I diritti umani dovrebbero essere ormai acquisiti in modo irrevocabile. Purtroppo non è così.
Com’è possibile che in Italia esista un partito come Forza Nuova, i cui militanti si dichiarano fascisti… e la repressione della polizia colpisce chi contesta le loro adunate?
Com’è possibile che uno stato mandi soldati a fare guerre umanitarie e, 10 anni dopo, si accorge che quanto diceva chi contestava le guerre non era privo di fondamento? I proiettili all’uranio non fanno tanto bene: lo si sa e dice da 10 anni!

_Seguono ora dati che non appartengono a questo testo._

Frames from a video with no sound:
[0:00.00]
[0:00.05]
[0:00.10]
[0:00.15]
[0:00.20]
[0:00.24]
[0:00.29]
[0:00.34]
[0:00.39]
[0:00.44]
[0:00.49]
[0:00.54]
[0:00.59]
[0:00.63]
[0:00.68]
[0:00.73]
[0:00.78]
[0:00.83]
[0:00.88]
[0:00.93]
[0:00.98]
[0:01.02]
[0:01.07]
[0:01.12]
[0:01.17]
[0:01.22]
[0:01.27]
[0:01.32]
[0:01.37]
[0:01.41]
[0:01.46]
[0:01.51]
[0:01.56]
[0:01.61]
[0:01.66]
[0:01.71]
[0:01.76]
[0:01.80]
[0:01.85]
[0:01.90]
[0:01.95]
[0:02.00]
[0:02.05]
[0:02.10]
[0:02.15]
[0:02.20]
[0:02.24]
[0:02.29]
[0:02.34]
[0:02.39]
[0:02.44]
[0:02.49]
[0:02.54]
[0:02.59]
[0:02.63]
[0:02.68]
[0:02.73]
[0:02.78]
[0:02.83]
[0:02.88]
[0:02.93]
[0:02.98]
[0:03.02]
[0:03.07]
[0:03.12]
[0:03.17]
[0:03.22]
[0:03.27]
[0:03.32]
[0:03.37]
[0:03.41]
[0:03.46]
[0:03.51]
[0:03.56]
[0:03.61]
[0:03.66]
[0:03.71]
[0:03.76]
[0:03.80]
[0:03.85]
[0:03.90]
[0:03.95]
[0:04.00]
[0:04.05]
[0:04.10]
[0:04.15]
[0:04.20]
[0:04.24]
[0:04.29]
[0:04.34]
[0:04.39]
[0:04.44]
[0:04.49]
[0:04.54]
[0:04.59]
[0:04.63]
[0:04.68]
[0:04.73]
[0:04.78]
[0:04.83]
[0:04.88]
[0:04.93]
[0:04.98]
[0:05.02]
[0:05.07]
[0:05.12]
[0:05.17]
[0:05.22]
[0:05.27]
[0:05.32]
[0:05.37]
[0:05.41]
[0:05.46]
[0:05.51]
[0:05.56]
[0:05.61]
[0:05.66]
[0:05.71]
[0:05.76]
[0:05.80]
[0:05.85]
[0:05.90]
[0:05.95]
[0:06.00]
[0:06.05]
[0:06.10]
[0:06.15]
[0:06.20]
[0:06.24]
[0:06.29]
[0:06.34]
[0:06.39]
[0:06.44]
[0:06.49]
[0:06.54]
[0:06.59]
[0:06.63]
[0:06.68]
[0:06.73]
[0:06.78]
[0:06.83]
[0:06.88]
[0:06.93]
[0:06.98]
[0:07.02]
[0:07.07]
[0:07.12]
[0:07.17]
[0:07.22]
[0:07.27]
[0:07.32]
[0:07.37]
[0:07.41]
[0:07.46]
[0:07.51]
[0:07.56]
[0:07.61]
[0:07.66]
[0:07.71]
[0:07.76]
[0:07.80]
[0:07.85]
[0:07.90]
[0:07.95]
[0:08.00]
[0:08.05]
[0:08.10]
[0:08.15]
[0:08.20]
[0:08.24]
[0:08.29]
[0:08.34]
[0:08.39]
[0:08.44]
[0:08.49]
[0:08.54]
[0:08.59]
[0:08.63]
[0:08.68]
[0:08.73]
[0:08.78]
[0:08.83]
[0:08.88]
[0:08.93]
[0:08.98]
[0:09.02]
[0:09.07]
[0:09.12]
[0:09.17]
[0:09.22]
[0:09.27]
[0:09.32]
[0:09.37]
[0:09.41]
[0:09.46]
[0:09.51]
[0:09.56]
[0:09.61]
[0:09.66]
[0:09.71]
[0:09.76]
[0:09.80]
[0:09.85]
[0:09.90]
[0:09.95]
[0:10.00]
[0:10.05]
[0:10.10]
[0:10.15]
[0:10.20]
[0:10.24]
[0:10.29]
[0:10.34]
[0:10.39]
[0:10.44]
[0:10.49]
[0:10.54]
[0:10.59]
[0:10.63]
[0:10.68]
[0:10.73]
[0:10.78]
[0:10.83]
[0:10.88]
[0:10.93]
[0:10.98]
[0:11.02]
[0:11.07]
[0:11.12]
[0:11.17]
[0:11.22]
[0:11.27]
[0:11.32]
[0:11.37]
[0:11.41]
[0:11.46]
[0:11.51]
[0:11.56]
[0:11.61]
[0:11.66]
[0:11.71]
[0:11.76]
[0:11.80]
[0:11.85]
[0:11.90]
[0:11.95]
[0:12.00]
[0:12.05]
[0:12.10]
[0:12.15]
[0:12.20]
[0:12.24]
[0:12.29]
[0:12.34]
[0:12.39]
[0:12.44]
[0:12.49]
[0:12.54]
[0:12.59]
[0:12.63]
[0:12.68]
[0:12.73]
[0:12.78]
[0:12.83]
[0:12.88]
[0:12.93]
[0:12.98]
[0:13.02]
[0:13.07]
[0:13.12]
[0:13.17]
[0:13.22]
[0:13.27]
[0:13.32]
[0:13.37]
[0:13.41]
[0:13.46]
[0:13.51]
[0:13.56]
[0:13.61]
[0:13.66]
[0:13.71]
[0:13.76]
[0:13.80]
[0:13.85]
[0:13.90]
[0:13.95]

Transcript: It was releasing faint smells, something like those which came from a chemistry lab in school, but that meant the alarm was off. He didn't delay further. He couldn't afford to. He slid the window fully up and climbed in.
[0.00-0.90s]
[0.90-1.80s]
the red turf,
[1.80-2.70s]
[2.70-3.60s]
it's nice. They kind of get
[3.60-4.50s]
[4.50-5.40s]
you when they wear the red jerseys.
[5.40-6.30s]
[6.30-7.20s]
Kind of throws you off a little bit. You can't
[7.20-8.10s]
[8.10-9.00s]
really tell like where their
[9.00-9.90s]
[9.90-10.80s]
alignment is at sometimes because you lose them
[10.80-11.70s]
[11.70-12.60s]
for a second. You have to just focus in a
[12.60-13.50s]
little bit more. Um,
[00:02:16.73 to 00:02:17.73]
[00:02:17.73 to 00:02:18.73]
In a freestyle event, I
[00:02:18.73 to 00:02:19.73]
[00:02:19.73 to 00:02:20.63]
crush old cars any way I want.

Com’è possibile che almeno la metà dello schieramento politico italiano pensi che non sia sbagliato se noi siamo ricchi e tanti altri (quelli del sud e di tutti i sud) poveri? Sono poveri, perché non sono stati capaci di fare come noi. Oggi sono pure fastidiosi. Perché non se ne stanno a casa loro?
Com’è possibile che le generazioni precedenti la mia (ho 27 anni), nel campo lavorativo abbiano avuto più diritti di noi, sebbene abbiamo studiato molto di più?
Dove è finito l’uomo? Ne rimane traccia in qualche bel discorso, ma nella vita di tutti i giorni assistiamo alla proliferazione di un modello economico, il neoliberismo, con le conseguenze che paghiamo salate.
Lorenzo De Ambrosis
(via e-mail)

L’attenzione all’uomo certamente ci accomuna. Con parole più stringenti (per i cristiani), è Dio stesso che domanda all’assassino Caino: «Dov’è Abele, tuo fratello?» (Gen 4, 9). Inoltre, fra i diritti dell’uomo, non si scordi la libertà religiosa. Anche dal punto di vista antropologico, l’uomo globale non può prescindere dallo Spirito. Ancora: accanto alla solidarietà dell’uomo verso il fratello, ci piace sottolineare quella del Padre verso i suoi figli.